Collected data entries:
- Opening Delimiter -

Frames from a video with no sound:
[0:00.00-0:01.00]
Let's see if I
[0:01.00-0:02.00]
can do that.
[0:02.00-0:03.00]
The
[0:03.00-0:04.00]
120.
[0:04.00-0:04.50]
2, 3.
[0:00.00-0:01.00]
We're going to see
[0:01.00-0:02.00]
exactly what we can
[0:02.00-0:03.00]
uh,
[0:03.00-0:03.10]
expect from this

- Closing Delimiter -
- Opening Delimiter -

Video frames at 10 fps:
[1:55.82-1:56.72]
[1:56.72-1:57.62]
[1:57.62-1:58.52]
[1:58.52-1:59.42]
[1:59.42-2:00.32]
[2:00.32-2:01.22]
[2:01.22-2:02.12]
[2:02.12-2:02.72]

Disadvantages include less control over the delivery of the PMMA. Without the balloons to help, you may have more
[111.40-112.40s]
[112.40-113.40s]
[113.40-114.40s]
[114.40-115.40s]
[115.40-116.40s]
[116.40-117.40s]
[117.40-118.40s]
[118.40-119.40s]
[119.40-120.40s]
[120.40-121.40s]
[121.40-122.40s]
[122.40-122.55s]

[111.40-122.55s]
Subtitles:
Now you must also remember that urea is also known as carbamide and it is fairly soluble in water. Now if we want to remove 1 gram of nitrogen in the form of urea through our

- Closing Delimiter -
- Opening Delimiter -

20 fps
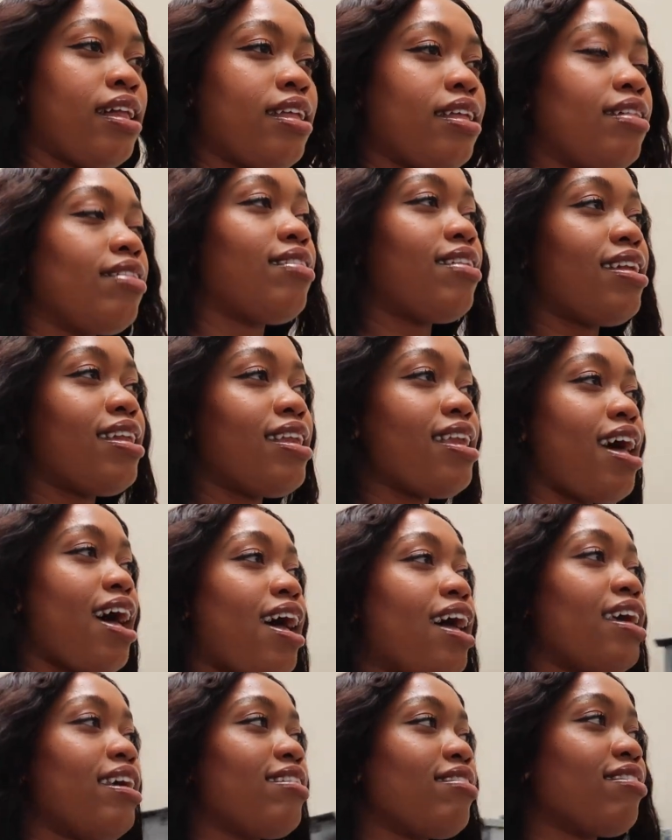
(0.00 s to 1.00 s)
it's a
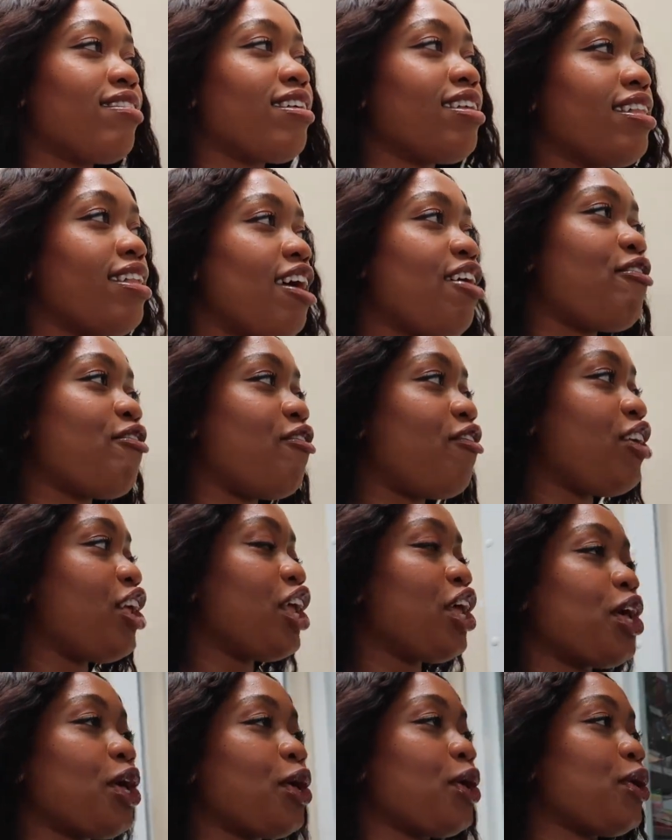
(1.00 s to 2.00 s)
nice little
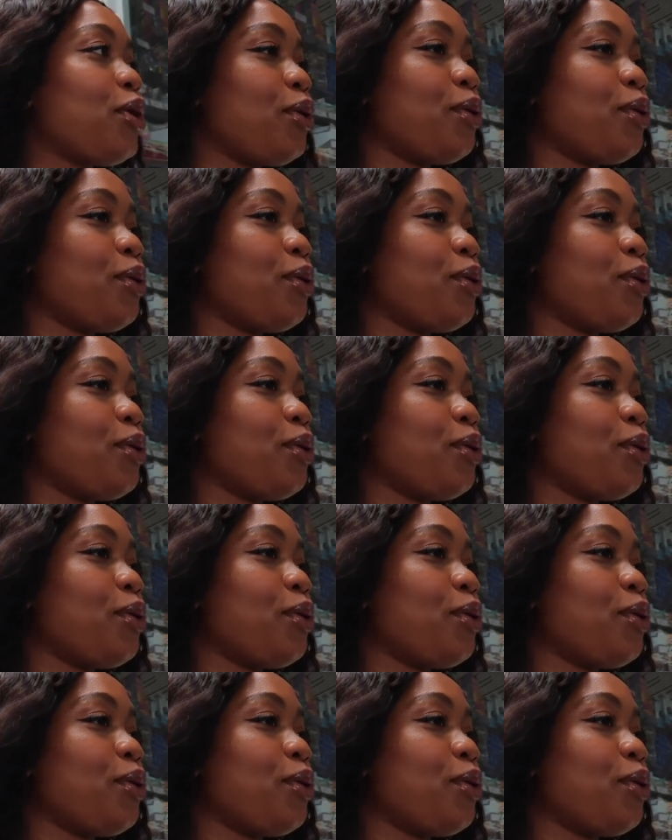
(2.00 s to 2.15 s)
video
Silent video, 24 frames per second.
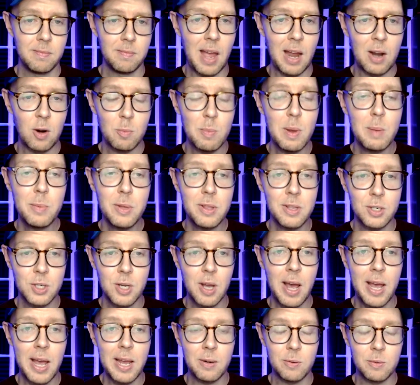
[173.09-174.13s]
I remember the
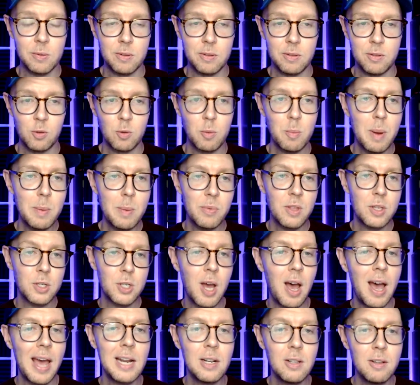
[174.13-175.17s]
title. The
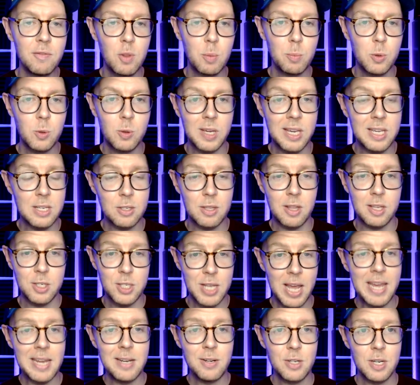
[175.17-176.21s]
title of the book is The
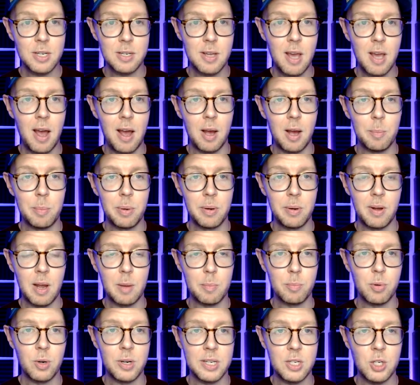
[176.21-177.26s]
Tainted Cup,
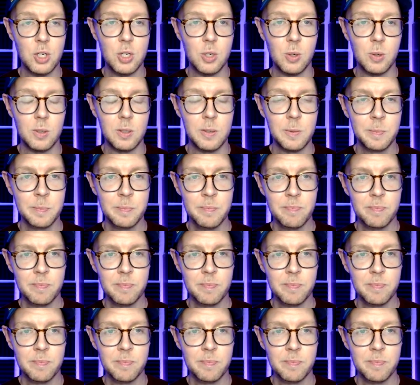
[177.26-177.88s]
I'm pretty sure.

- Closing Delimiter -

TASK OBJECTIVE: After locating the line holding "[1:56.72-1:57.62]" above, output exactly that line and every line after it through the line holding "[113.40-114.40s]". Include nothing else.

EXERCISE RESULT:
[1:56.72-1:57.62]
[1:57.62-1:58.52]
[1:58.52-1:59.42]
[1:59.42-2:00.32]
[2:00.32-2:01.22]
[2:01.22-2:02.12]
[2:02.12-2:02.72]

Disadvantages include less control over the delivery of the PMMA. Without the balloons to help, you may have more
[111.40-112.40s]
[112.40-113.40s]
[113.40-114.40s]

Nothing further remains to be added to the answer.